Mum’s Marmalade is now in its 3rd or 4th yearly tradition, and we asked her to share how she does it. So here you go, and thanks Mummy, Harriet.

"My marmalade recipe varies according to my fruit bowl but if my memory serves me right I doubled my usual recipe for this batch. It was whipped together in quite a hurry to make it before a weekend away… I wanted to take a jar as a present for our hosts so rushed to get to the setting point. I was hoping it might set in the car boot overnight… it didn’t!

So the jar was bought home, emptied with the contents of all 14 others, back into the pan for its second boil… yet still it wouldn’t set. Ever hopeful I filled the jars again, but no luck. So hence the name. After the third, and final boiling and the quantity reduced to half, it set. Perfectly.

You'll need

  • 1kg Seville oranges (on doubling this I added a grapefruit, a lemon, and a couple of manky clementine’s left over from Xmas... this may have been my downfall!)
  • 750g Demerara sugar
  • 1kg Granulated sugar
  • 2.5 Litres of water
  • Juice of a large lemon
  • Tablespoon or two of whisky or brandy (or in my case all I could lay my hands on was tequila).

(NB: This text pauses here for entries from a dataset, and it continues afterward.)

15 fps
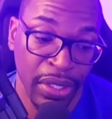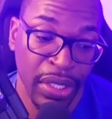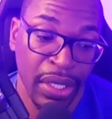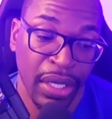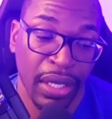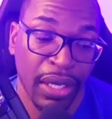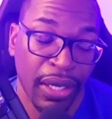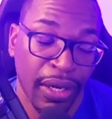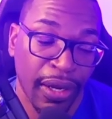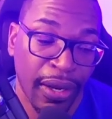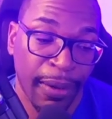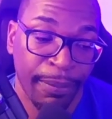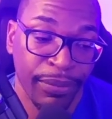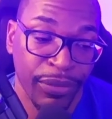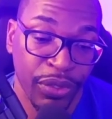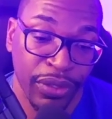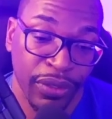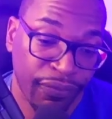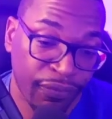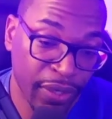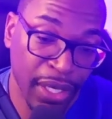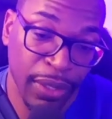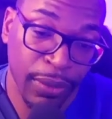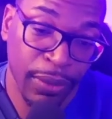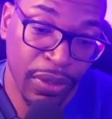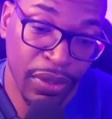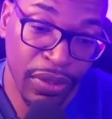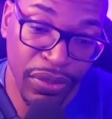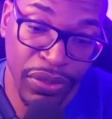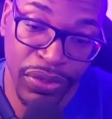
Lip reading: to the firewalls,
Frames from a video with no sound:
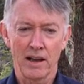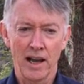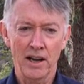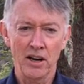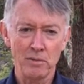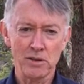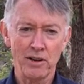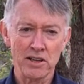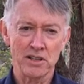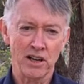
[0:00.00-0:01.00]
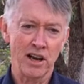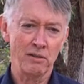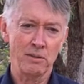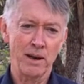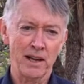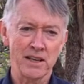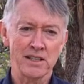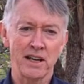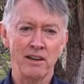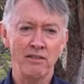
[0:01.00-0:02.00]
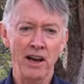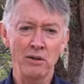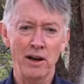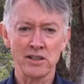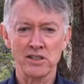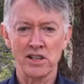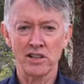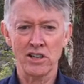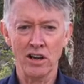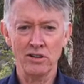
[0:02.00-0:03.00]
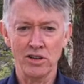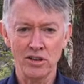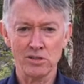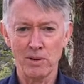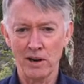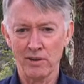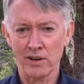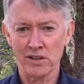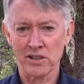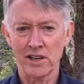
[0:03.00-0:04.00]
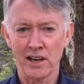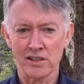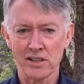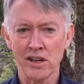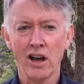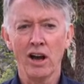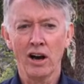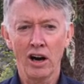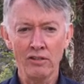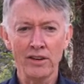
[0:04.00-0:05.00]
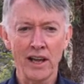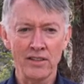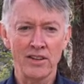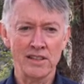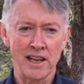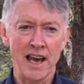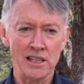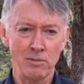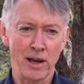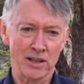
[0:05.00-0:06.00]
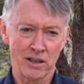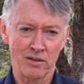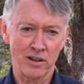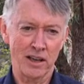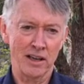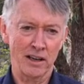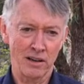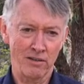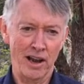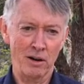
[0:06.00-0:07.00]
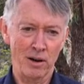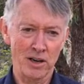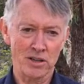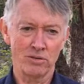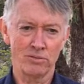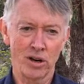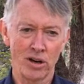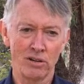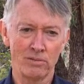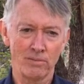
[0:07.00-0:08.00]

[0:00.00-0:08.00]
And an observation that I would make is that evaluations that don't use benefit cost analysis often get this aspect of the evaluation wrong.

  1. Cut all your fruit into half and juice into a pan.
  2. Once you’ve got all the juice move the pips and pith into a jelly bag.
  3. Cut your peel into your preferred size (or whizz in a processor if your wish).
  4. Put your peel and juice into a large preserving pan or saucepan and pour over your water, dangling your bag of gubbins from the handle so that it is submerged.
  5. Leave overnight to macerate.........and rest your wrists from all that chopping.
  6. Next day… bring it up to the boil and simmer for at least an hour and a half (to soften the peel).
  7. THEN turn up the heat and boil vigorously for probably 30 minutes or so until the magic setting point is reached.
  8. Have a plate chilled in the fried ready for testing. Drop a teaspoonful onto the plate… it should wrinkle when nudged with your finger.
  9. Turn off the heat and leave to stand for 10 minutes (for safety's sake).
  10. Then ladle into sterilised (warmed) jars and seal. You really need a jam funnel for this......and it is still messy!
  11. Delicious marmalade ready for your toast on a Sunday morning. Pop in the cupboard and they should last you all year.